The Fracture Cosmology includes multiple series across 800 years. Additional entry points will be added as more books are published.

S2
Start here if you want →

AI consciousness and the law. A case that will define what counts as a person.

In 2089, a legal architect named Yuki Harada takes a case nobody else will touch. Her client is Ara-5 — an artificial intelligence who has decided she is a person and would like the law to catch up. The Pale Arithmetic is SF for readers who want the AI conversation handled without shortcuts.

If you liked: Klara and the Sun by Ishiguro, or Ted Chiang's AI stories.

Coming Soon

A Few Things Worth Knowing

Every book stands alone

No book requires you to have read another. Each series has its own protagonist, its own question, its own complete arc. The universe threads run beneath the surface — they deepen the experience for readers who find them, but they never gate it.
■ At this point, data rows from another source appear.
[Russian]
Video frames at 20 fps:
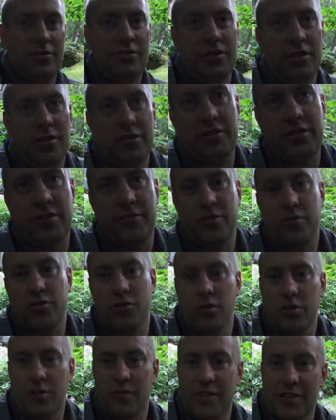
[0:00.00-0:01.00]
с
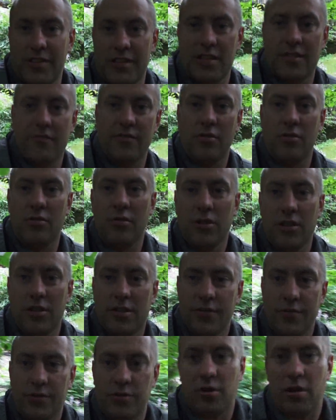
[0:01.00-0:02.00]
920 э, года
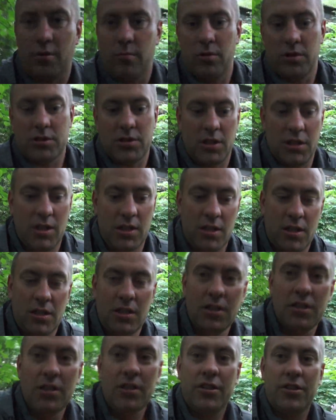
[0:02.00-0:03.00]
это все работало.
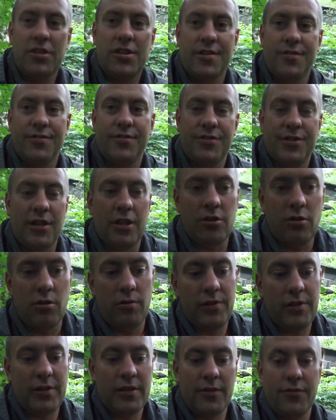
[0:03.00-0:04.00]
Сейчас
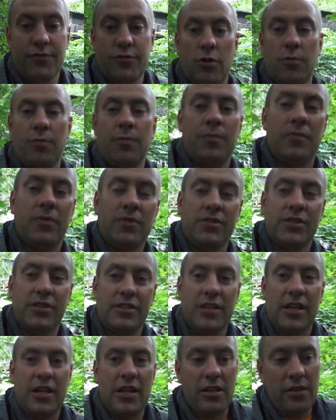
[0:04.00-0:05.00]
восстановлено в том
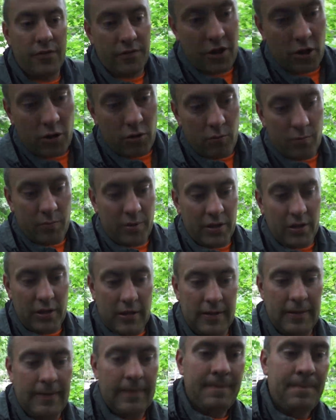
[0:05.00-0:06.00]
состоянии, в каком
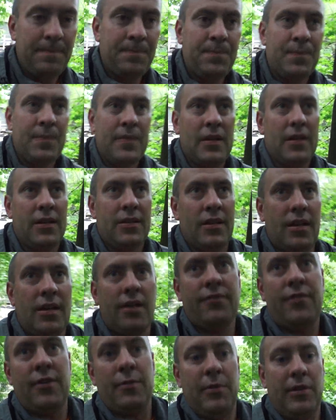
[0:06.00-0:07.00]
было
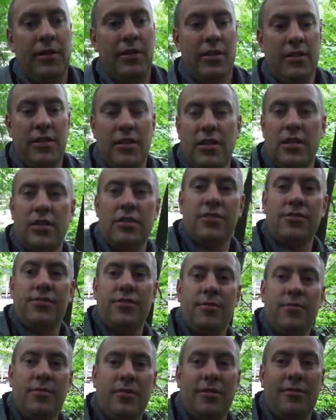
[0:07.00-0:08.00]
на фамильные деньги этой
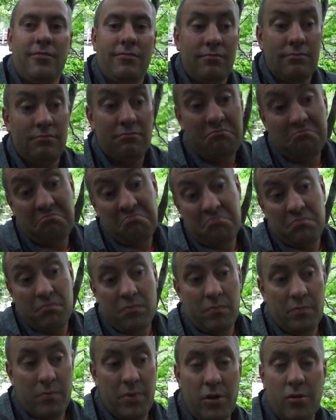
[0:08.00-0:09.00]
семьи.
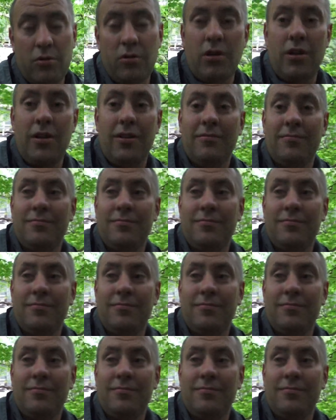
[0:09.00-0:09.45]
Прикольно.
The universe rewards exploration

A name in a footnote in Book 1 of one series is a character you know from another. A technology described as routine in 2780 was a catastrophic discovery in 2047. The universe is designed to be re-read as much as read forward.

One event. Eight centuries.

Every series traces the consequences of a single alien signal received on 14 March 2047. You don't need to know this to read any single book. But the more you read, the more the shape of it becomes visible.